Friday, October 01, 2004

A.R.E. Weapons, Bloc Party, Automato / Knitting Factory / Sept. 30, 2004

The Knitting Factory main space experience has become much more enjoyable since they installed the video screen that comes down in front of the stage between sets. However, no amount of cheeky music videos by mixed-gender Williamsburg electro-punk bands could make up for the fact that when that screen lifted at 10:00pm last night, the group on stage was Automato, not Bloc Party. Not only had I busted ass to make it on time for Bloc Party’s debut American performance, but I had MISSED THE ENTIRE PRESIDENTIAL DEBATE in the process. (Yeah, I tried to tape it, but it’s my roommate’s TV, and she hadn’t plugged in the VCR, and blah blah whatever, you don’t care.) My rage at discovering that I could have left my apartment an hour later can only be compared to the massive lameness of Automato, a young live hip-hop group that seems influenced by The Roots only inasmuch as they aspire to one day play Bonnaroo. Music that can only be appreciated by stoned people. No stage presence, weak beats, cheesiest Rhodes lines ever. Dressed like Old Navy salesclerks. Yet somehow, they seem to have seduced respected (well, by me) tastemakers like the DFA (who produced them) and Dim Mak (who released their EP). Automato, it’s guys like you that make people want to ban white folks from hip-hop forever.
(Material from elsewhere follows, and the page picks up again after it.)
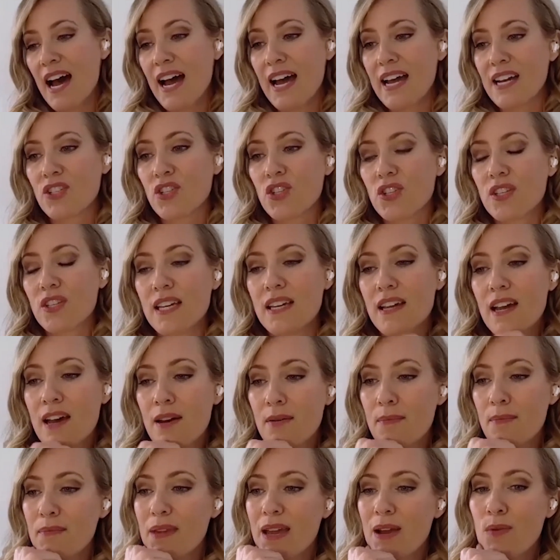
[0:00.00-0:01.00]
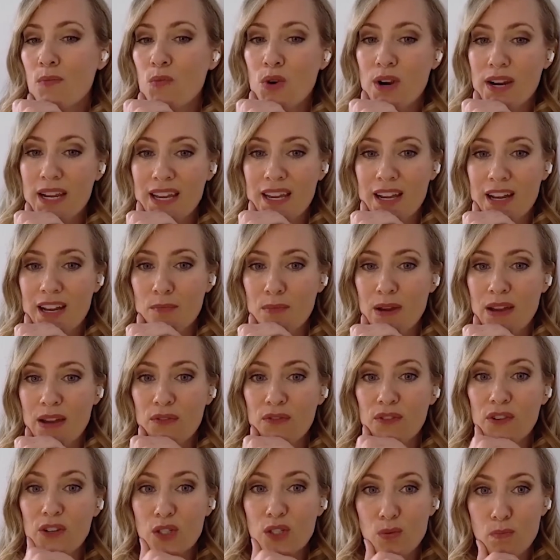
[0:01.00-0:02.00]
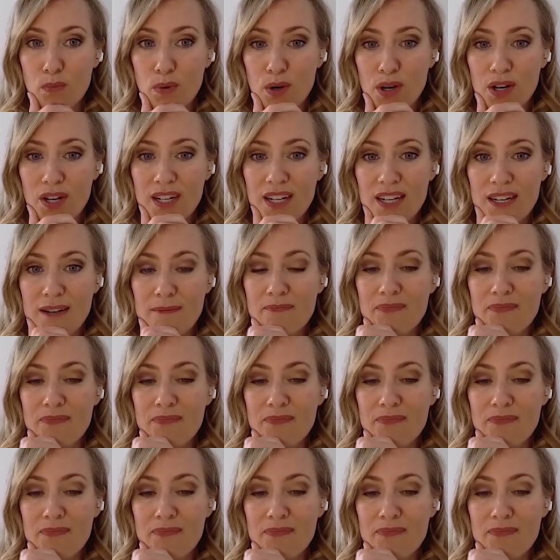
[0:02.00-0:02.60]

I actually um, am working on my first book.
Can some of the haterade poured on Northern State please be redirected towards these dudes, pronto?

The hipsterati were out in force for Bloc Party; I spotted various Yeah Yeah Yeahs, Kills and Chromeos. This band is poised to become the next Franz Ferdinand, though from speaking with the frontman, I doubt they’re hungry for that kind of commercial success right now. Which is totally commendable and how every band should be, in my humble opinion. So far, they’ve only released a few singles in the UK and one EP in the U.S. (on Dim Mak), but like a certain other group who built their reputation on a fantastic handful of songs, BP seem to have the songwriting chops down pat. Live, however…well, let’s just say there’s no Karen O in the bunch, though the drummer, who vaguely resembles my friend Tim, and who wore a neckerchief, nerdy glasses and no shirt, came close. Kele, in an inside-out D.A.R.E. t-shirt, couldn’t stop smiling, and everything that came from his throat was sublime, but he just isn’t that charismatic of a presence. They rushed through their set, which included a bunch of promising new songs (including one that the drummer introduced as a “Bloc Ballad,” and encouraged everybody to “touch each other”). Their best tune, “Banquet,” was way too fast and sloppy, and the awesome baritone ahh-umm backing vocals were limited to a single outburst from the drummer. But hey, they haven’t been together very long, so I should cut them some slack. Oh, if you’re interested, Bloc Party’s playing a free show at the Tribeca Grand on Saturday. Info here.

Most of the crowd cleared out after Bloc Party, leaving a small bunch of rowdy diehards for A.R.E. Weapons. My, how times change. If this had been two years ago, the line would have been around the block for these smartasses, who are associated with the electroclash scene, but aren’t really electroclash so much as a bubblegum-metal band that happens to use a drum machine. They’re pretty much the missing evolutionary link between Suicide and Andrew W.K. A bunch of (ironically?) long-haired, (ironically?) tattooed dudes who (ironically?) headbang while (ironically?) spilling beer everywhere, A.R.E. actually write some pretty great hooks, and their album is a total guilty pleasure. What is not a guilty pleasure—and is not noticeable on the album at all-- is the whole Vice aesthetic they cultivate, of being all anti-politically correct and pro-fun at any cost. The singer made some “America, love it or leave it” speech, and I definitely heard a few “niggas” thrown around by these whiter than white guys. Not cool. Not cool at all. But, once again, it comes down to a question of irony—do they really mean all this stuff? Or is the whole redneck thing a joke? If so, then the posse that cheered them on, both on and off the stage (shades of hip-hop entourages), must be in on it, too. Right? And Chloe Sevigny, whose brother is in the band, and who dates (used to date?) the singer, is she in on it? (No, I didn’t see her at the show, though I looked hard. No Vincent Gallo either, haha.) I’m not saying that it’s OK if it’s a joke, because it definitely isn’t. But I’m still curious.

Something happened during the A.R.E. Weapons set that I’ve never seen happen before: Several members of their entourage were smoking, and the soundman yelled over the P.A. for them to stop. They did for a little bit, but then started up again. The soundman left his post in the balcony, walked down onto the floor, and physically removed the cigarettes from the guys’ hands. That seemed to work.